TASK ITEM = Write out every entry exactly as it appears, omitting the pictures.
__________________________________________________
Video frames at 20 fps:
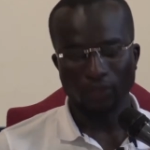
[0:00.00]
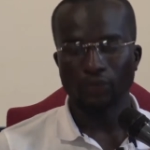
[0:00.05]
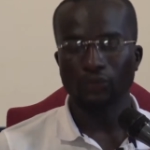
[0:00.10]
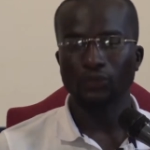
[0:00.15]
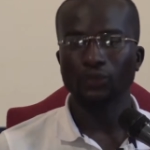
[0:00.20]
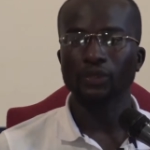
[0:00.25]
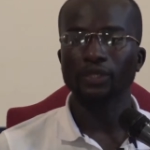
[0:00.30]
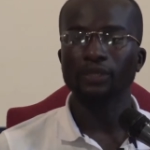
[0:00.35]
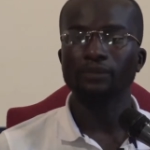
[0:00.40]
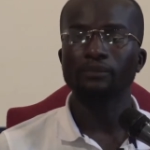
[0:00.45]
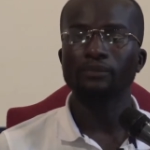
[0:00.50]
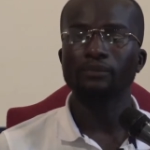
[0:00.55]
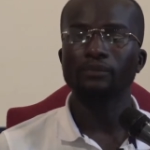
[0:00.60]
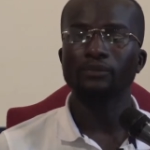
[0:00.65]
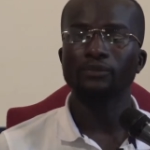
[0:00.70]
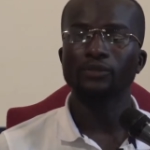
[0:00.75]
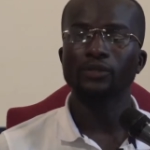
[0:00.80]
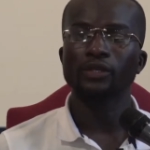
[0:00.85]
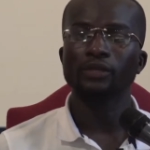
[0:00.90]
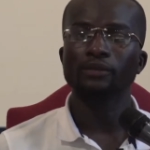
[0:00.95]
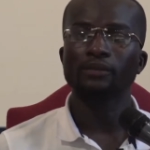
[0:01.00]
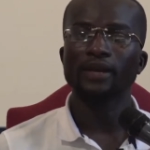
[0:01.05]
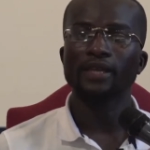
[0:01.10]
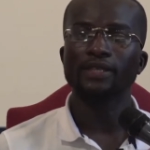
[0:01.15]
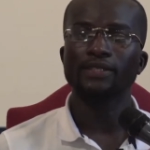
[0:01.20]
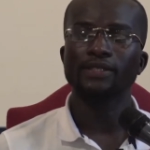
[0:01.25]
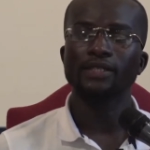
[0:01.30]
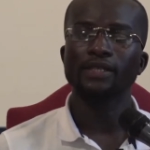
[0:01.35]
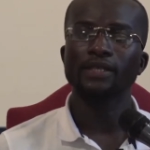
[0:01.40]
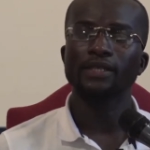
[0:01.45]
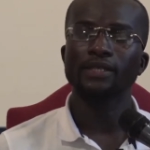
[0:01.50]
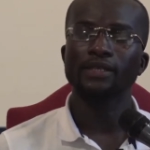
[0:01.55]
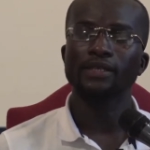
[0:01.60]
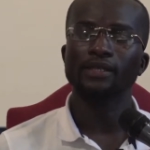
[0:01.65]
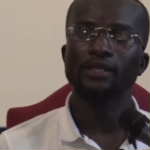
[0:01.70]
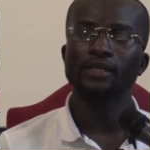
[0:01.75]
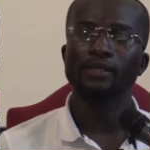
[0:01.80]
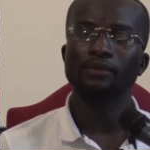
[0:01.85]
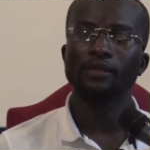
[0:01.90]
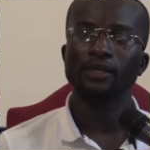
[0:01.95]
During, during my stay
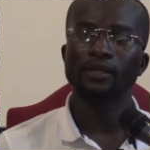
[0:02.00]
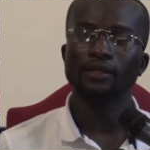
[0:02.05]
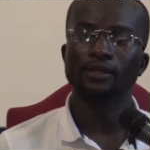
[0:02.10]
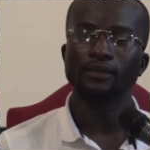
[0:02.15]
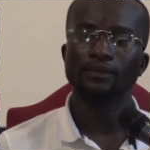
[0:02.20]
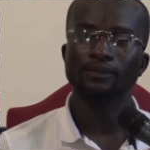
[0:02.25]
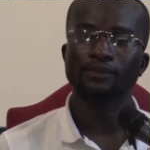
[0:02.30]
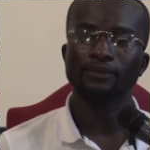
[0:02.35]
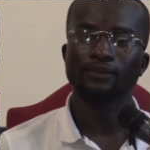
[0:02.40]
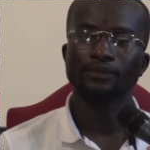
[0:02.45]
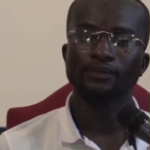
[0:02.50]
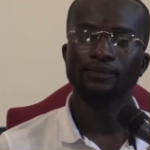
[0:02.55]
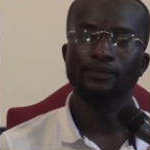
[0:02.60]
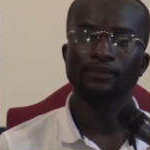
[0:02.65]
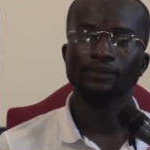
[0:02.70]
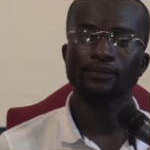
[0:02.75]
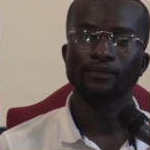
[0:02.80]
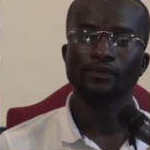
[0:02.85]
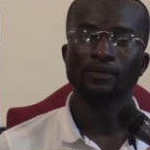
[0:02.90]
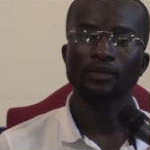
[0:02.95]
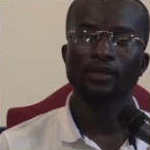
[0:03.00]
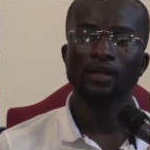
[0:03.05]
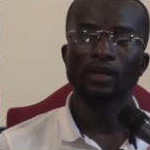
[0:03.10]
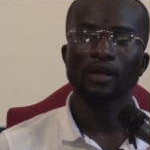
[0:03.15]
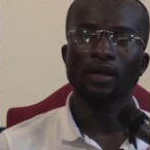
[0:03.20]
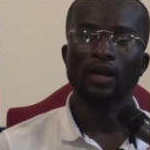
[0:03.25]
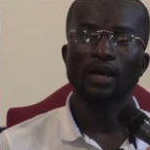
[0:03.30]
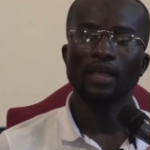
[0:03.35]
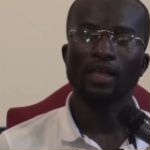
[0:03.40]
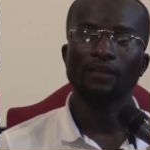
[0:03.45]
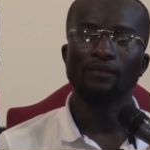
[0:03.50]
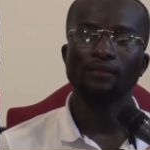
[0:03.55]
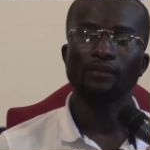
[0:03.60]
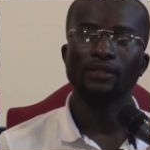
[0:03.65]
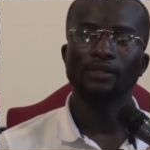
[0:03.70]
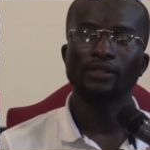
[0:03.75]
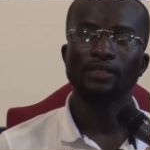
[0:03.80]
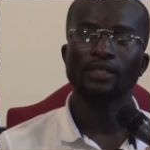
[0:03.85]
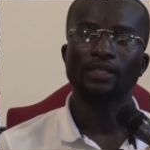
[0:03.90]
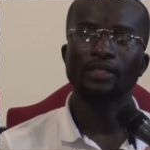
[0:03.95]
in Libya, I have
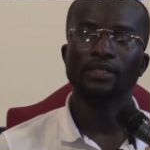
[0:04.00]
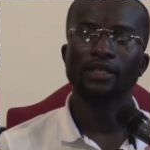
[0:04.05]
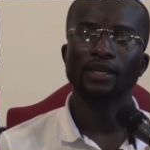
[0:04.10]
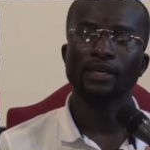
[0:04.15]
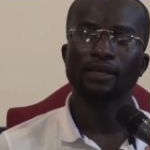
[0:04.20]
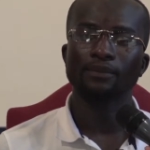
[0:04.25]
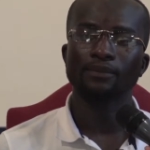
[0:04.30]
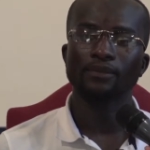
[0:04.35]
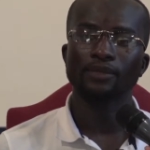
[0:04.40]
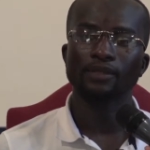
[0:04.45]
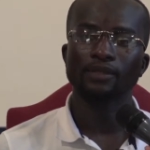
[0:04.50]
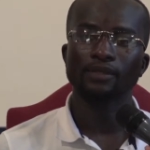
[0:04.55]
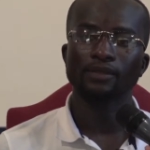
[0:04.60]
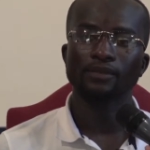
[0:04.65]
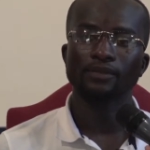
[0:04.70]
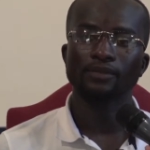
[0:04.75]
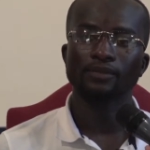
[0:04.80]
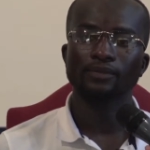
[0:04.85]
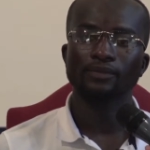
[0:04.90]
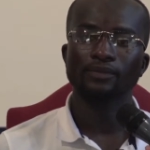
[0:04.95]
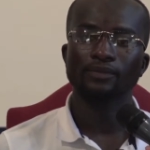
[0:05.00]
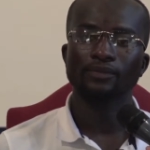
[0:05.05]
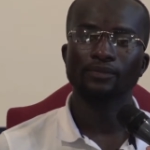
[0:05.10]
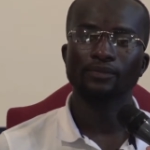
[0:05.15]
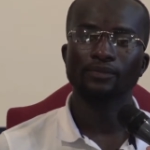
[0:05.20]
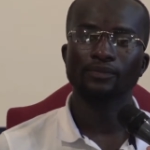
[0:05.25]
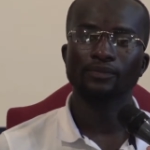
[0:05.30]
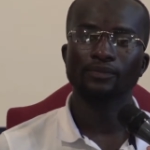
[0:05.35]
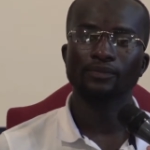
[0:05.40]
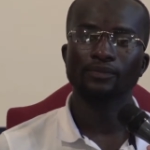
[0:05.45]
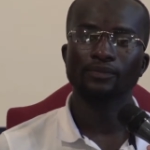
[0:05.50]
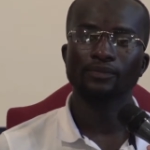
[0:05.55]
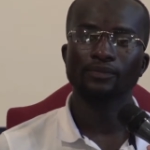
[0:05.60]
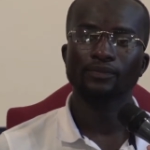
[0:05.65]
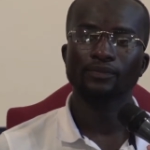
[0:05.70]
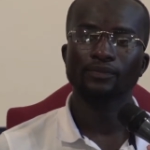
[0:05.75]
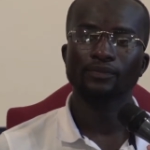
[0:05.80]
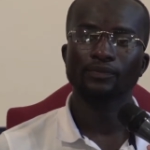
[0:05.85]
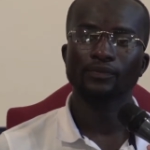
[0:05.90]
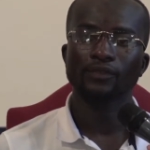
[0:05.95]
been kidnapped
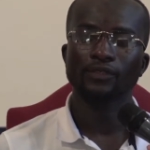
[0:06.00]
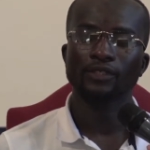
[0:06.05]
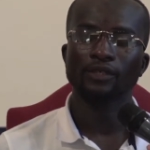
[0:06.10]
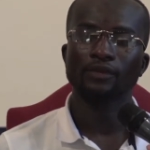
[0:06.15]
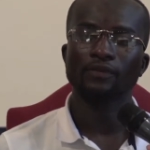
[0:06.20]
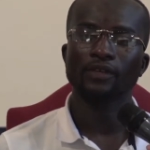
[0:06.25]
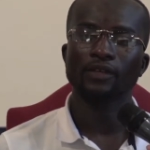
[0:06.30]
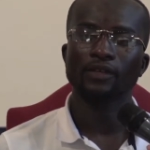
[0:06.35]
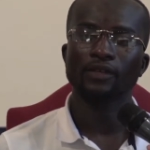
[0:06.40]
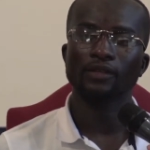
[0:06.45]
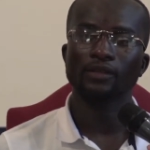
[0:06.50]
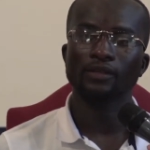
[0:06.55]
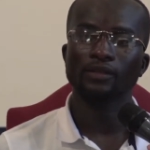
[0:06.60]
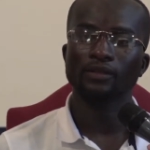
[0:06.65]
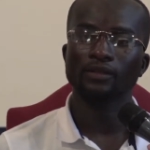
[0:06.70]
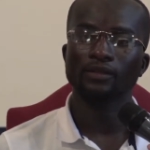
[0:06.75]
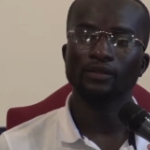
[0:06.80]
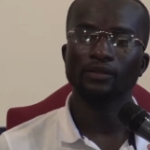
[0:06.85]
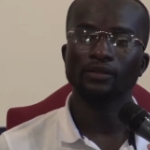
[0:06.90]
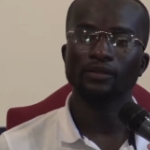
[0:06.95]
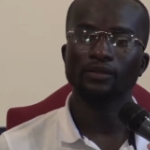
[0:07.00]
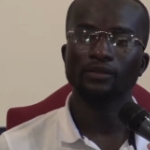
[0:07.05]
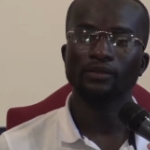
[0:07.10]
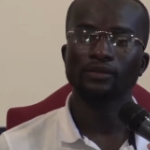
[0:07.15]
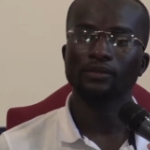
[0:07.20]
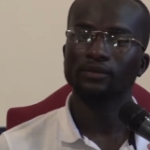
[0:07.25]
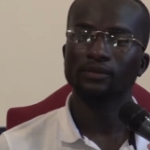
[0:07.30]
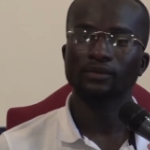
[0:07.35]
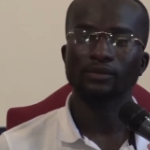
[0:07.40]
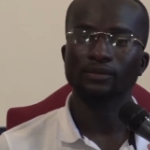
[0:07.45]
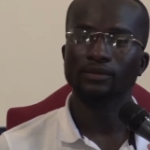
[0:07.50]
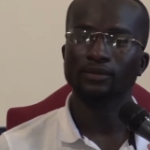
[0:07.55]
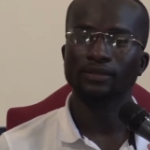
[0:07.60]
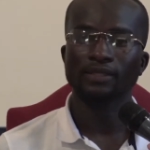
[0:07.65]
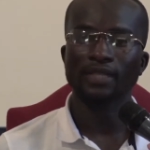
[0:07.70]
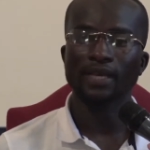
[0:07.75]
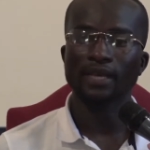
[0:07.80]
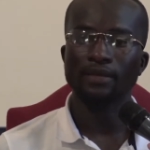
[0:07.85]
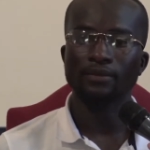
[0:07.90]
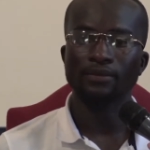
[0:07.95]
for several
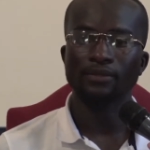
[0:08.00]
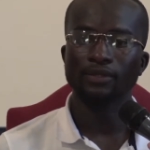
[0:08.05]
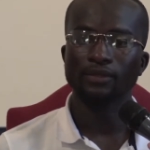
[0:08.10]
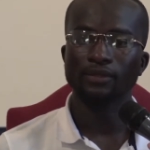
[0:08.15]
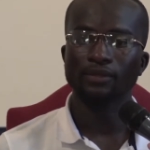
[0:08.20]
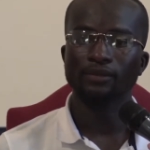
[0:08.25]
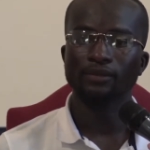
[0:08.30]
times.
__________________________________________________
ANSWER AREA =
Video frames at 20 fps:
[0:00.00]
[0:00.05]
[0:00.10]
[0:00.15]
[0:00.20]
[0:00.25]
[0:00.30]
[0:00.35]
[0:00.40]
[0:00.45]
[0:00.50]
[0:00.55]
[0:00.60]
[0:00.65]
[0:00.70]
[0:00.75]
[0:00.80]
[0:00.85]
[0:00.90]
[0:00.95]
[0:01.00]
[0:01.05]
[0:01.10]
[0:01.15]
[0:01.20]
[0:01.25]
[0:01.30]
[0:01.35]
[0:01.40]
[0:01.45]
[0:01.50]
[0:01.55]
[0:01.60]
[0:01.65]
[0:01.70]
[0:01.75]
[0:01.80]
[0:01.85]
[0:01.90]
[0:01.95]
During, during my stay
[0:02.00]
[0:02.05]
[0:02.10]
[0:02.15]
[0:02.20]
[0:02.25]
[0:02.30]
[0:02.35]
[0:02.40]
[0:02.45]
[0:02.50]
[0:02.55]
[0:02.60]
[0:02.65]
[0:02.70]
[0:02.75]
[0:02.80]
[0:02.85]
[0:02.90]
[0:02.95]
[0:03.00]
[0:03.05]
[0:03.10]
[0:03.15]
[0:03.20]
[0:03.25]
[0:03.30]
[0:03.35]
[0:03.40]
[0:03.45]
[0:03.50]
[0:03.55]
[0:03.60]
[0:03.65]
[0:03.70]
[0:03.75]
[0:03.80]
[0:03.85]
[0:03.90]
[0:03.95]
in Libya, I have
[0:04.00]
[0:04.05]
[0:04.10]
[0:04.15]
[0:04.20]
[0:04.25]
[0:04.30]
[0:04.35]
[0:04.40]
[0:04.45]
[0:04.50]
[0:04.55]
[0:04.60]
[0:04.65]
[0:04.70]
[0:04.75]
[0:04.80]
[0:04.85]
[0:04.90]
[0:04.95]
[0:05.00]
[0:05.05]
[0:05.10]
[0:05.15]
[0:05.20]
[0:05.25]
[0:05.30]
[0:05.35]
[0:05.40]
[0:05.45]
[0:05.50]
[0:05.55]
[0:05.60]
[0:05.65]
[0:05.70]
[0:05.75]
[0:05.80]
[0:05.85]
[0:05.90]
[0:05.95]
been kidnapped
[0:06.00]
[0:06.05]
[0:06.10]
[0:06.15]
[0:06.20]
[0:06.25]
[0:06.30]
[0:06.35]
[0:06.40]
[0:06.45]
[0:06.50]
[0:06.55]
[0:06.60]
[0:06.65]
[0:06.70]
[0:06.75]
[0:06.80]
[0:06.85]
[0:06.90]
[0:06.95]
[0:07.00]
[0:07.05]
[0:07.10]
[0:07.15]
[0:07.20]
[0:07.25]
[0:07.30]
[0:07.35]
[0:07.40]
[0:07.45]
[0:07.50]
[0:07.55]
[0:07.60]
[0:07.65]
[0:07.70]
[0:07.75]
[0:07.80]
[0:07.85]
[0:07.90]
[0:07.95]
for several
[0:08.00]
[0:08.05]
[0:08.10]
[0:08.15]
[0:08.20]
[0:08.25]
[0:08.30]
times.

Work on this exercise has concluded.